У всякой драмы свой финал - стр. 19
Проводив его до входной двери, закрыв за ним на замок, Роман посмотрел на время. Действительно он засиделся дома, пора выбираться из квартиры, как из яичной скорлупы.
Шел последний акт спектакля. Нарлинская на этот раз играла не главную роль. Но зрительный зал встречал ее аплодисментами, как будто именно она была ведущей в спектакле. У актрисы, игравшей первую роль, от такой несправедливости со стороны зрителей судорогой сводило лицо. И там, где надо было улыбаться, она с трудом выдавливала из себя гримасу улыбки. Зато, где надо было плакать, это получалось естественно и легко.

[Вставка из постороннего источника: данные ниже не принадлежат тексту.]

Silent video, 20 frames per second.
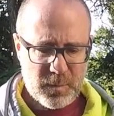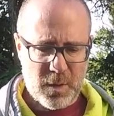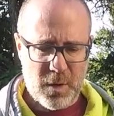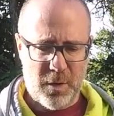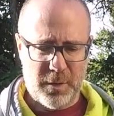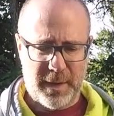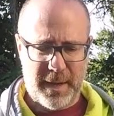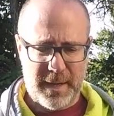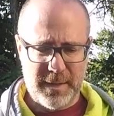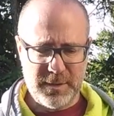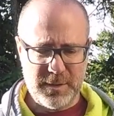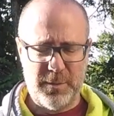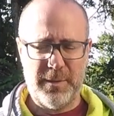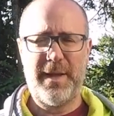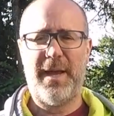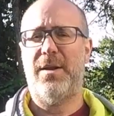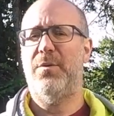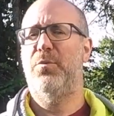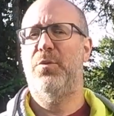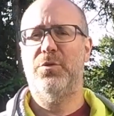Okay, so
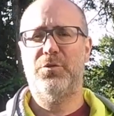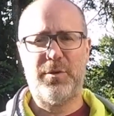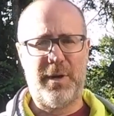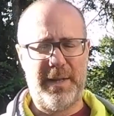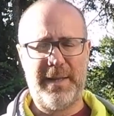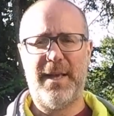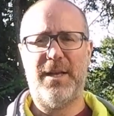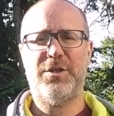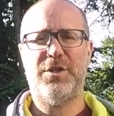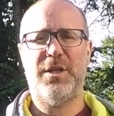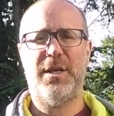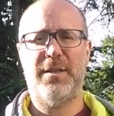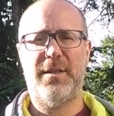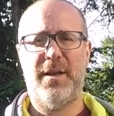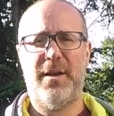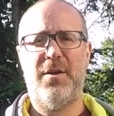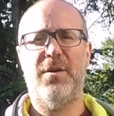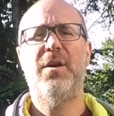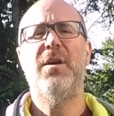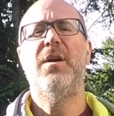again, we'll try to get you in
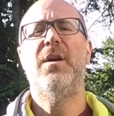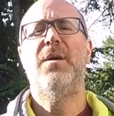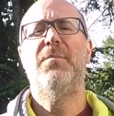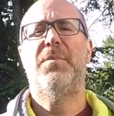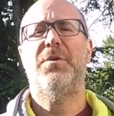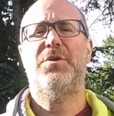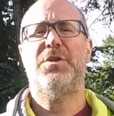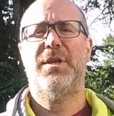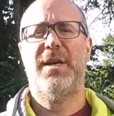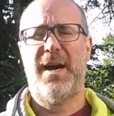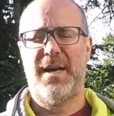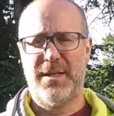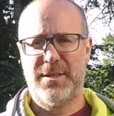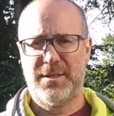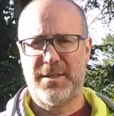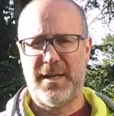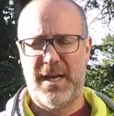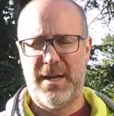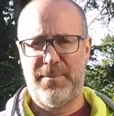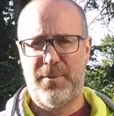there, but you got to
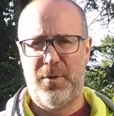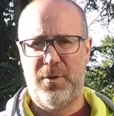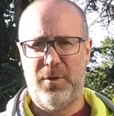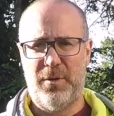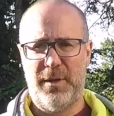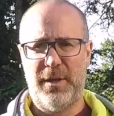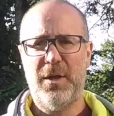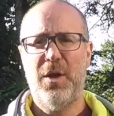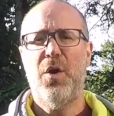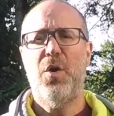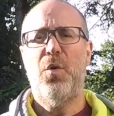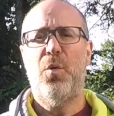sign up early.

За полчаса до окончания спектакля к ногам Нарлинской положили огромный букет цветов. Через десять минут положили еще один такой же букет. А еще через десять минут положили третий. И когда после завершения спектакля на сцену вышли все актеры, принимавшие участие в спектакле, из зала на сцену торопко выскочил все тот же зритель и преподнес Нарлинской четвертый букет.
Это было необыкновенно красиво. Зрители хлопали в восхищении.

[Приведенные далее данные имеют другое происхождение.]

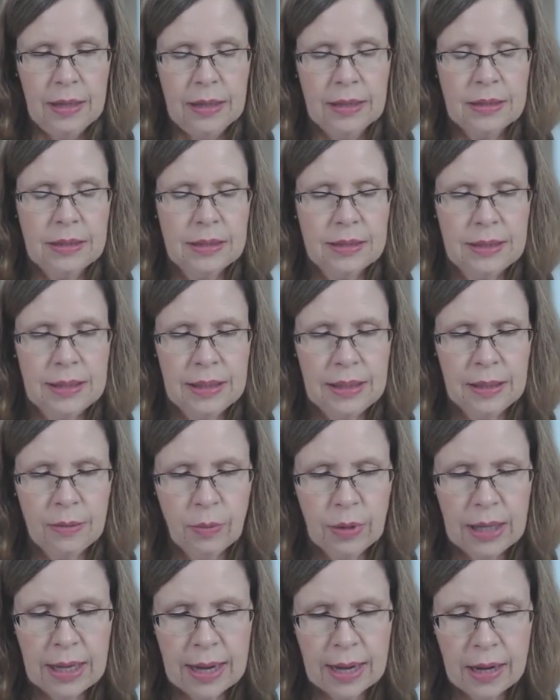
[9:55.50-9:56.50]
let's see,
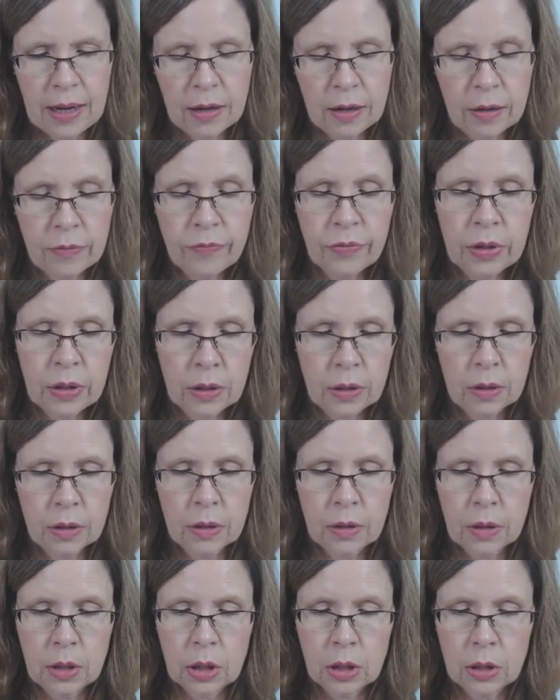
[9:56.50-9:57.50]
we have
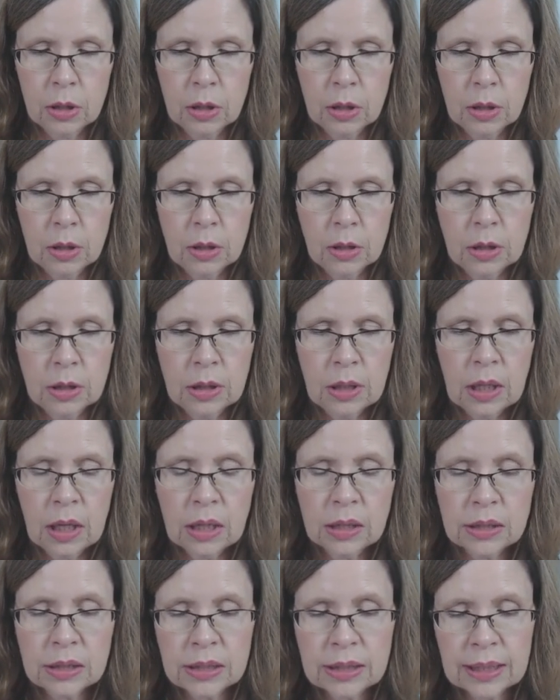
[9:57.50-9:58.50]

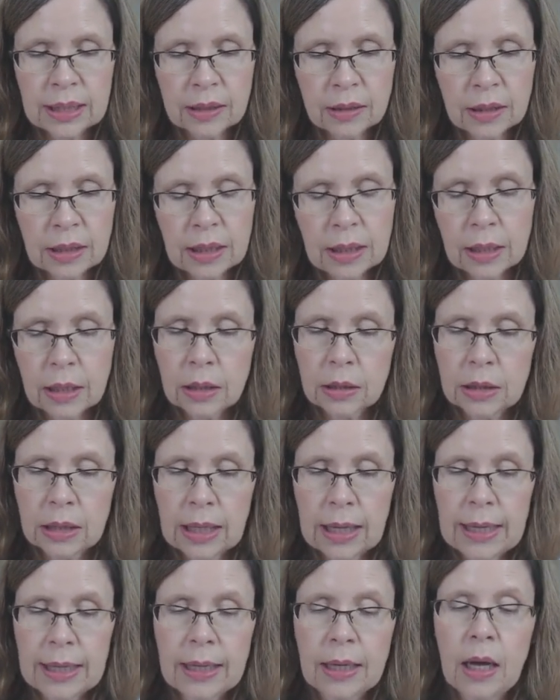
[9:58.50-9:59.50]
selling
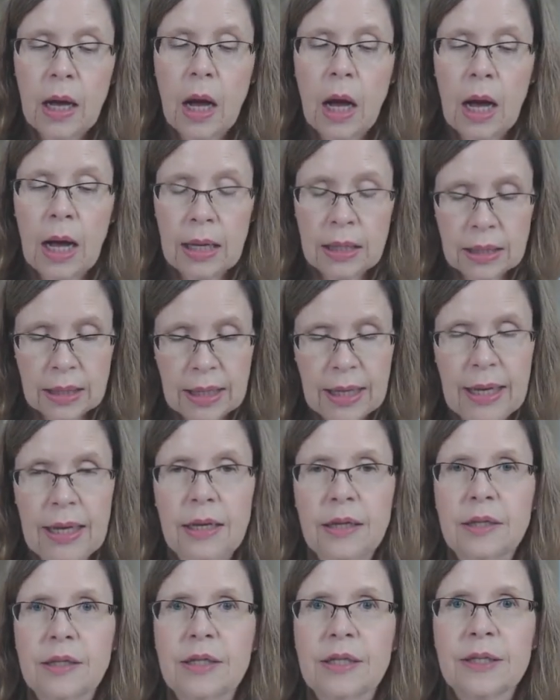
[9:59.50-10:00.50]
like
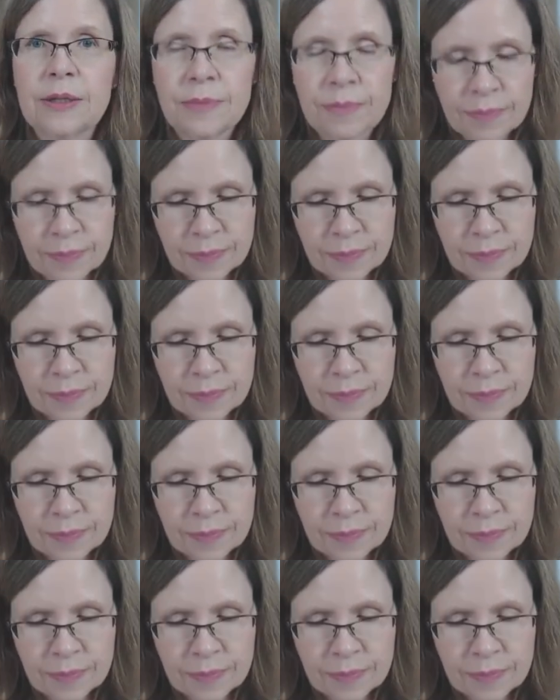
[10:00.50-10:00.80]
hotcakes,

Только на лицах других актеров, которые играли нисколько не хуже, но которым не преподнесли ни одного цветка, такого восторга не было. Они смотрели на Нарлинскую скорее с неприязнью, нежели с одобрением. Она была красива, отрицать этого было нельзя, но они-то понимали, что играла она далеко не лучше других, а подчас хуже некоторых. Однако ей несли цветы, а они оставались где-то за гранью. Атмосфера была нездоровой.
После спектакля Нарлинская в гримерной комнате заглянула в букеты и в одном из них нашла записку. Развернула и прочитала написанное знакомым почерком: «Моей очаровательной Еве!»
Едва успела переодеться и привести себя в порядок перед зеркалом, как дверь гримерной распахнулась, и вошел Андрей Петрович Ватюшков. Казалось, его широким плечам было мало места в маленькой гримерной. Да и синий костюм для этих плеч определенно был тесноват. Его полы широко разошлись, открыв белую в мелкую красную полоску рубаху, плотно обтянувшую грудь. Из нагрудного кармана пиджака торчал белый уголок платка. На тяжелом лице губы растянулись в улыбку. Он размашисто раскрыл свои объятия, спрашивая:
– Ты получила от меня цветы, моя красавица?
Ева точно через силу улыбнулась в ответ и, ничего не говоря, показала на них рукой. О цветах не стоило спрашивать, их трудно было не заметить, они лежали на самом виду. Ватюшков обнял девушку и восхищенно воскликнул:
– Ну конечно, получила! Как же иначе? Зачем спрашивать, глупец? Эх, глуп человек, глуп, глуп неисправимо! Вижу, вижу, они здесь! Впрочем, удивляться моей слепоте не стоит, потому что ты ослепила меня, кроме тебя сейчас я ничего не вижу! Ты безумно хороша, ты доводишь меня до помешательства, ты ошеломительно прекрасна, ты бесподобна, ты уникальна! Несравненная, несравненная! Никакие цветы не могут затмить тебя! Таких цветов просто нет в природе. Настоящий цветок – ты! – несмотря на свою внешность, он сейчас казался разговорчивым, любителем не закрывать рот, позлословить на свой счет.